You go into some detail in your book about Ben Gurion's hyperawareness of the public-relations implications of everything he did, and his caution in expressing support for transfer. You mention that he made disingenuous entries in his diary to throw historians off the scent of his support for transfer. How do you go about interpreting someone who went to such lengths to disguise what he thought?
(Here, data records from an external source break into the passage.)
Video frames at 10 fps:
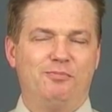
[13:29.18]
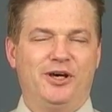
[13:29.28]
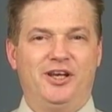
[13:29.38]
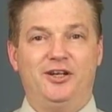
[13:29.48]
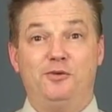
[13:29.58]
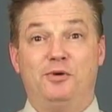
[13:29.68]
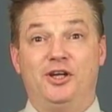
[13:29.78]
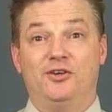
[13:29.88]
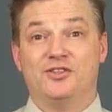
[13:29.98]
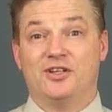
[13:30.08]
But
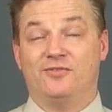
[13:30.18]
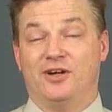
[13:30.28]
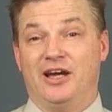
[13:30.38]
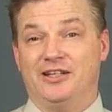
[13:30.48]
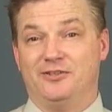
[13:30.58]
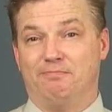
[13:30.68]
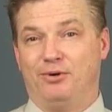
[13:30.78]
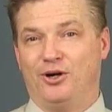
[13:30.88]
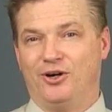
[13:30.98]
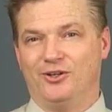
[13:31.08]
anybody who has ever had to
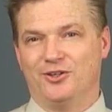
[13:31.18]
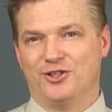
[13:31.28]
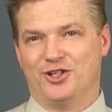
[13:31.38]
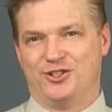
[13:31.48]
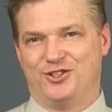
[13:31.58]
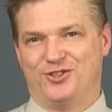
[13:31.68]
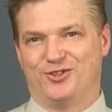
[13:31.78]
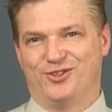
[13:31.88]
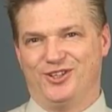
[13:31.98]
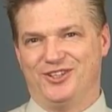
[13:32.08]
polish
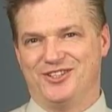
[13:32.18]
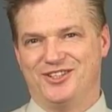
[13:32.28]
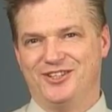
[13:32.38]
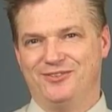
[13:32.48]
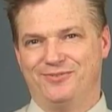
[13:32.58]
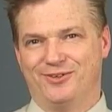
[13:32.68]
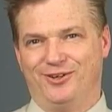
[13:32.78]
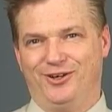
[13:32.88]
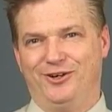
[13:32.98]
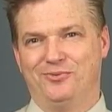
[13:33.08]
sterling
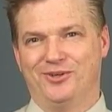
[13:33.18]
silver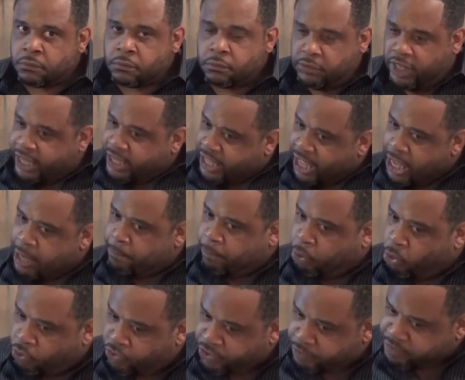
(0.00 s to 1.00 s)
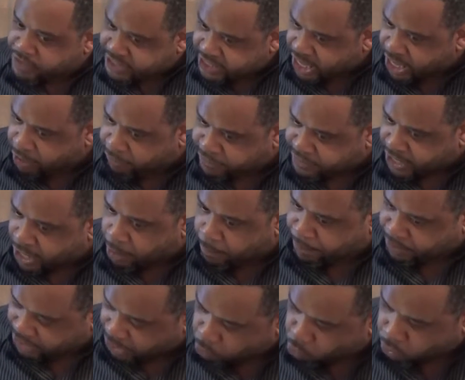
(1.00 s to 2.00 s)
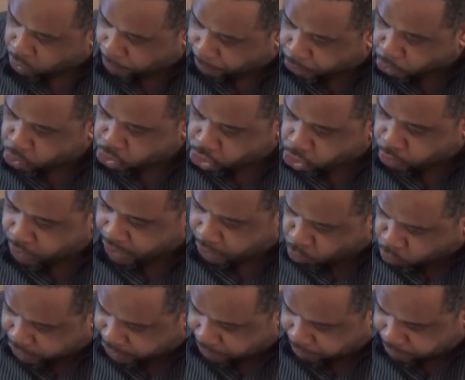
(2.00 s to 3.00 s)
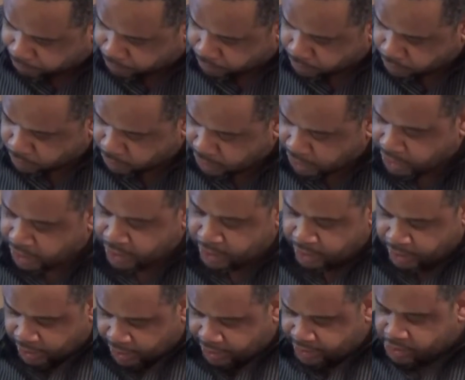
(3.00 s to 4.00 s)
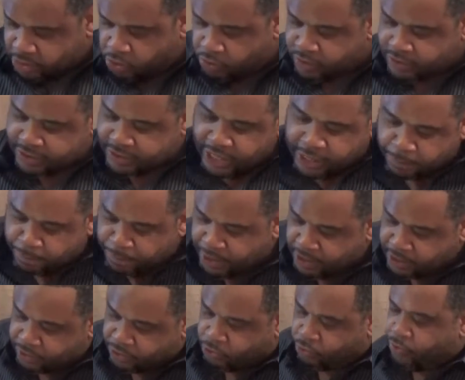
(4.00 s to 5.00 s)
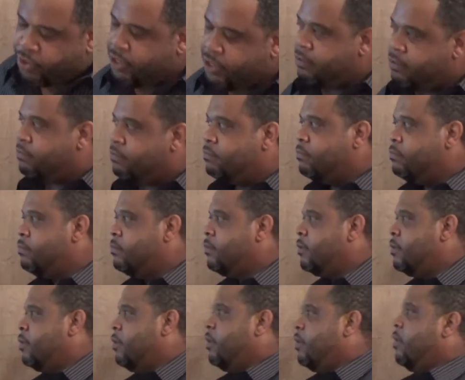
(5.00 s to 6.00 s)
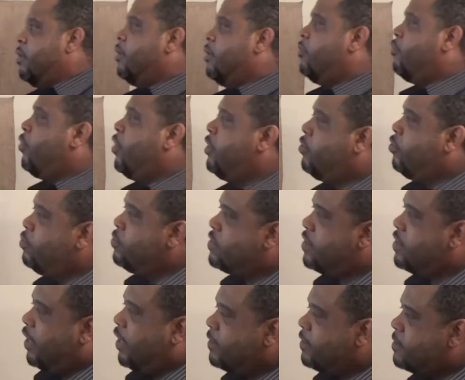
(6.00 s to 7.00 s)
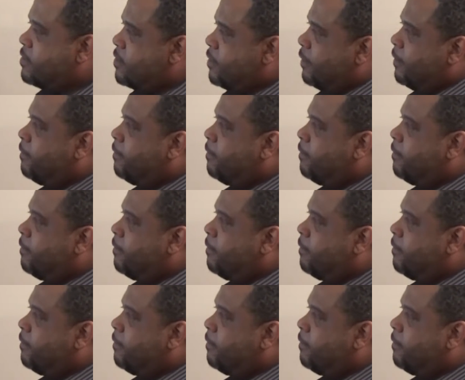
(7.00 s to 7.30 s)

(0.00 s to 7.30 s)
They can't pull themselves out, but they want to pull you in with them. Let's go to 2 Peter 3:3-6.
He doesn't dissemble about everything, but he's very Machiavellian. He's extremely intelligent, and he's very, very careful and serious about the things he puts down on paper. This is clear. Now, how do we know this? We know this because when he meets other people, sometimes these other people also write diary entries about the meetings. And consistently when you compare these entries, these documents, you see that Ben Gurion is always omitting mention of things which in some ways could be seen as morally dubious by later generations of historians. Things like the destruction of Arab villages and the expulsion of Arabs. The man was extremely clever, and I think he understood that he was setting up a state. He understood this more or less from the beginning of his political activity in the beginning of the twentieth century. And I think he understood the way history works, the way propaganda works, the way historians can feed into the political process later in the day. He took great care not to give historians hostages, in the form of intemperate or morally careless or dubious remarks. That doesn't mean that his diaries are all one big pack of lies. They aren't. They're actually very useful, a major source for historians about the whole of the 1930s, '40s, and '50s. But you have to be very careful to use them in correlation with other texts.
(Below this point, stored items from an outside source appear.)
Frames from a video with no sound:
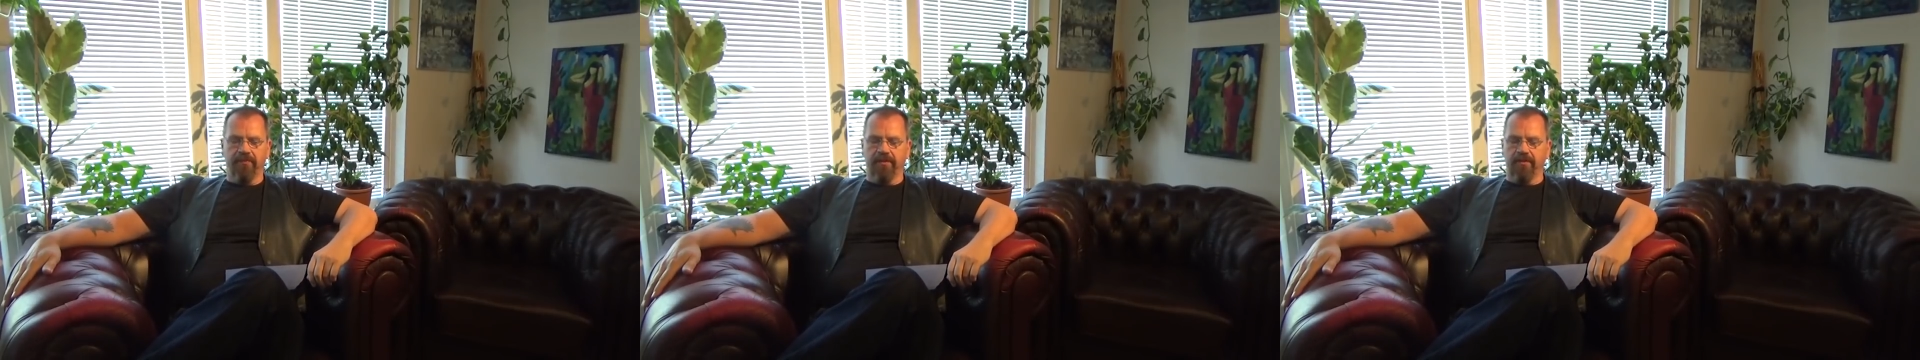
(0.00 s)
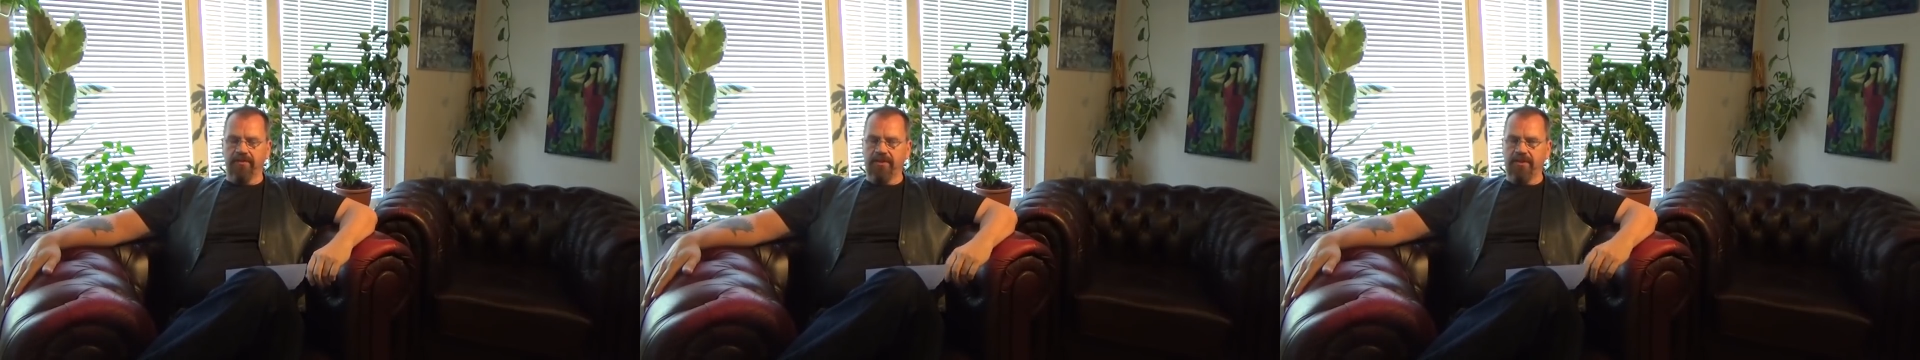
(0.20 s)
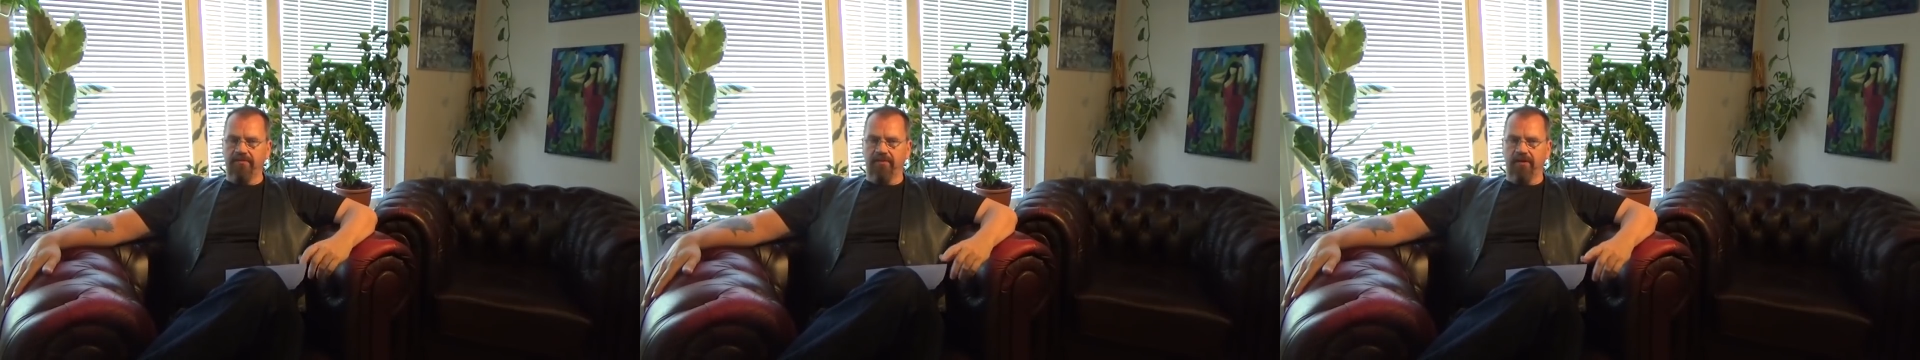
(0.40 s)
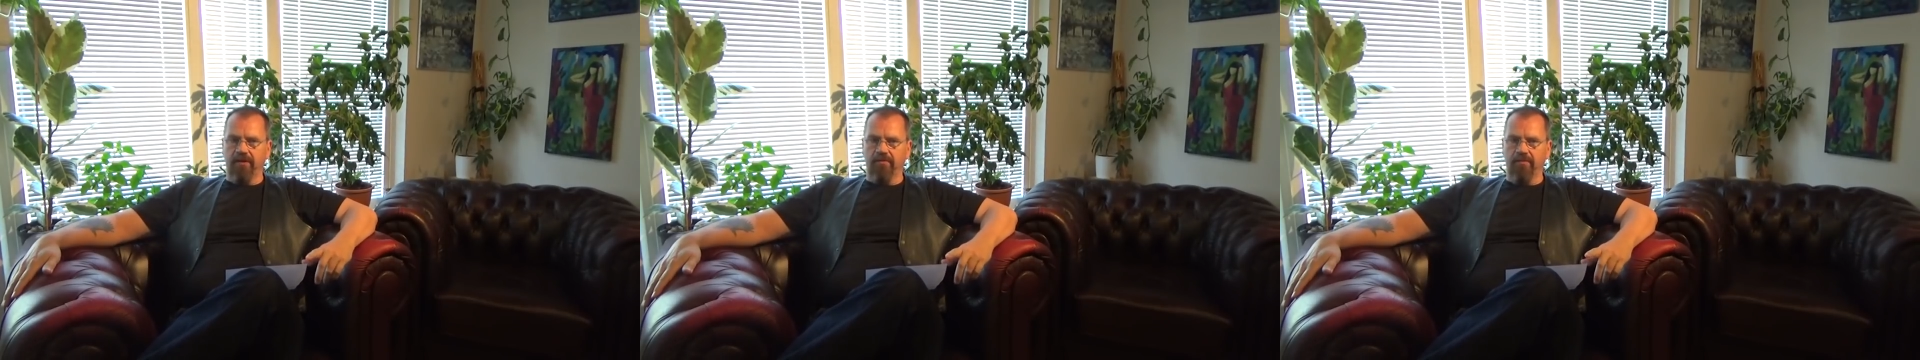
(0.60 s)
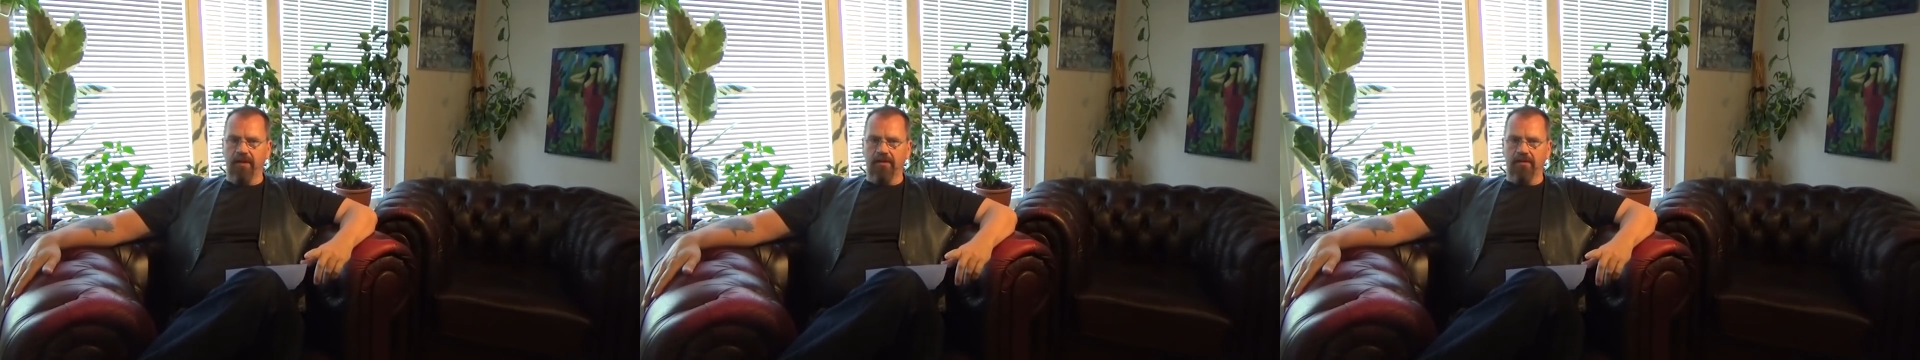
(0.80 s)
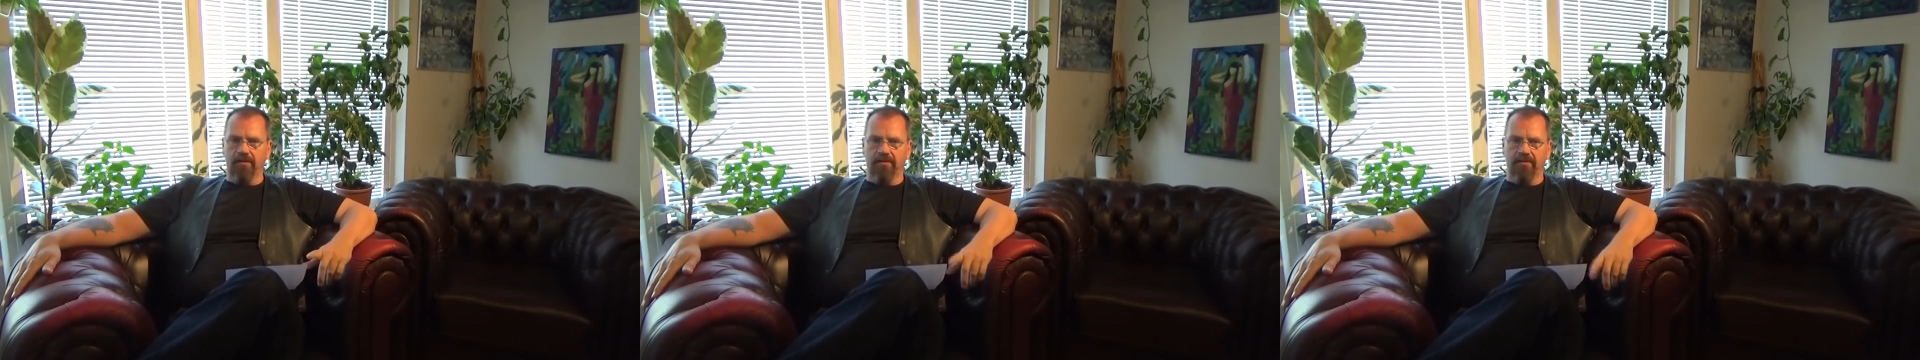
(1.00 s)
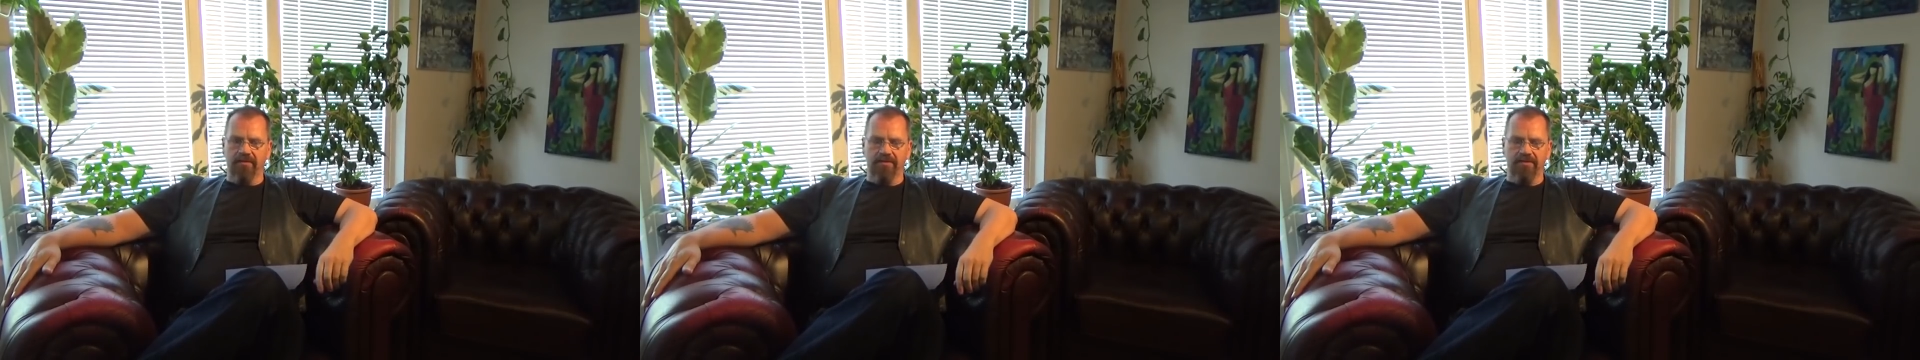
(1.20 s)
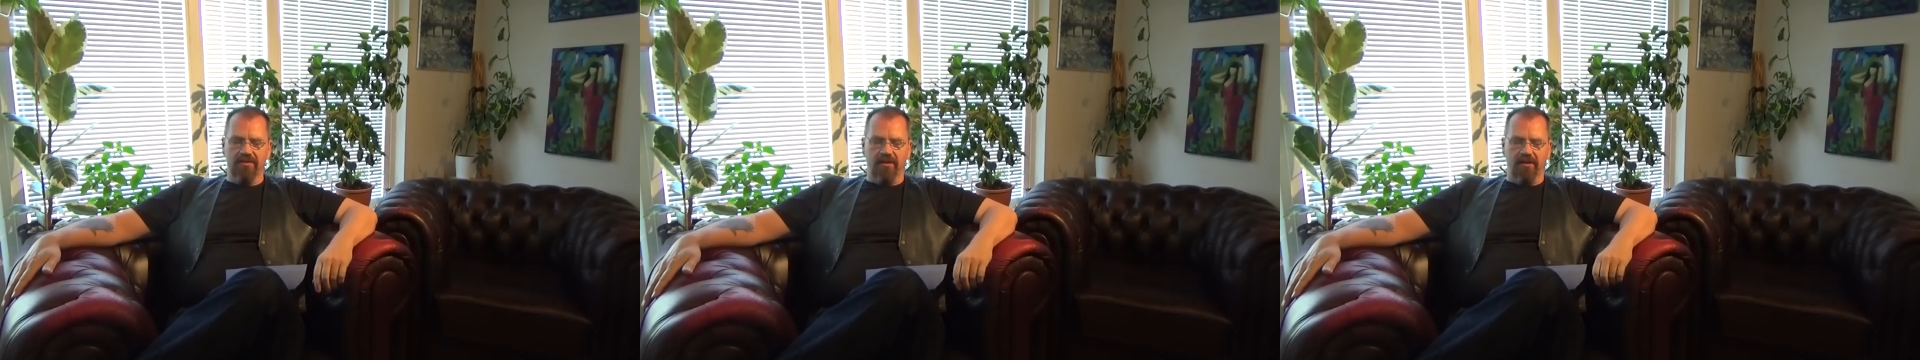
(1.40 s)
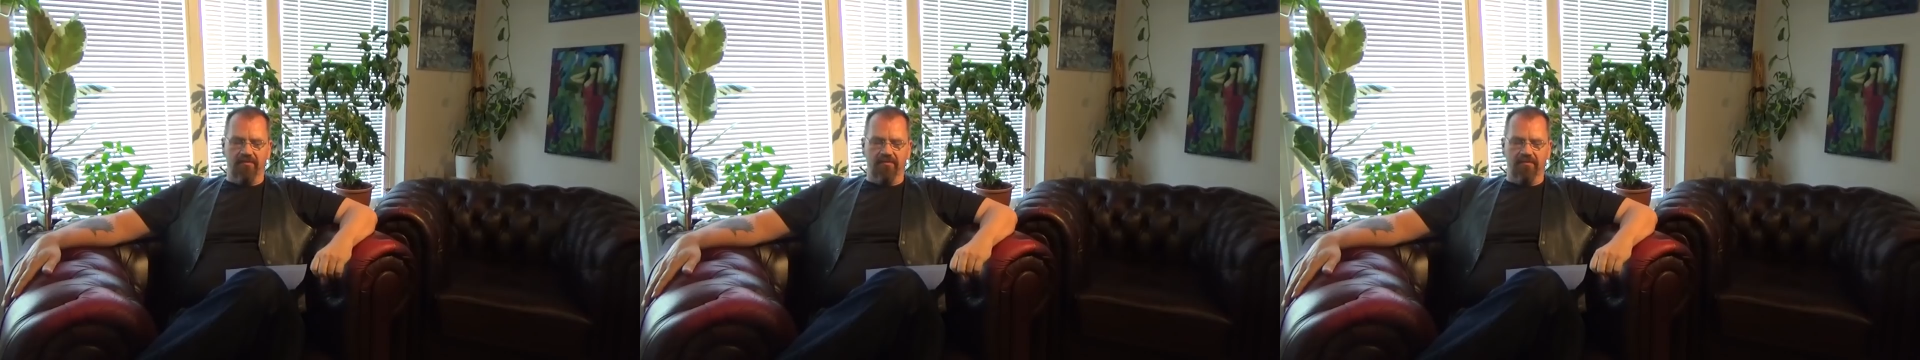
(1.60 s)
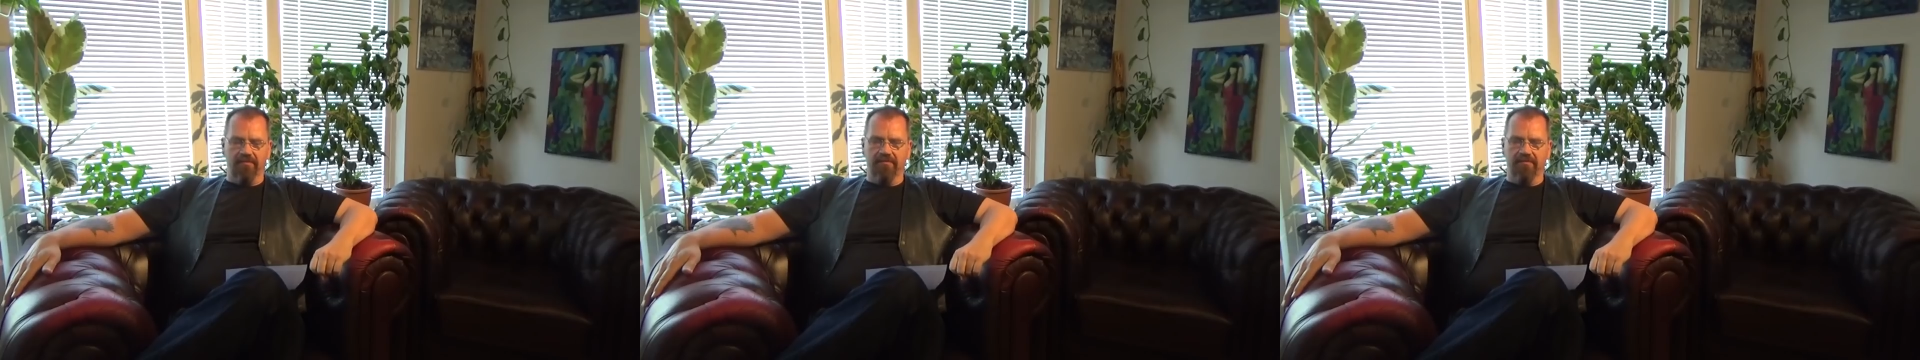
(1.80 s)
See if I can make it this time.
You place a lot of importance in your revised book on talk of transfer prior to the war, not only among Israelis, but among the British and the Arabs as well. If there was no master plan to expel the Palestinians, why was this pre-war talk so important?

Well, this is a subject of controversy among Israelis today. Did Zionist leadership support the idea of transfer or expulsion of the Palestinian Arabs before the '48 war? Traditionally, Zionist historians rejected the idea. They say there was no consensus, there was no support for transfer of the Arabs before '48 and therefore what happened in '48 was completely haphazard, a function of what happened in the battlefields. And Arabs would say that this isn't true, that the Zionists went into the war with a master plan to expel all the Arabs. As proof of this they point to the discussions about transfer and a consensus during the 1930s and '40s. Now, in the first edition, I didn't give the subject sufficient space or sufficient importance. I noticed that Zionist leaders had occasionally discussed the subject in the 1930s and the 1940s against the backdrop of the persecution of Jews in Europe and against the backdrop of the Holocaust, when there was a driving urgency for the Jews to find a safe haven in Palestine. The Arabs didn't want the Jews to come here, so they populated the land. Therefore in some way they would have to be displaced if there was to be room for those Jews the Zionist movement wanted to save from Europe. We're talking about millions of people. So you can see that there were these discussions and there was support for the idea of transfer. But what emerges from the wider reading that I did during the last few years before producing this new version of the book is that the loose talk, the occasional discussions about the subject, never amounted to anything concrete.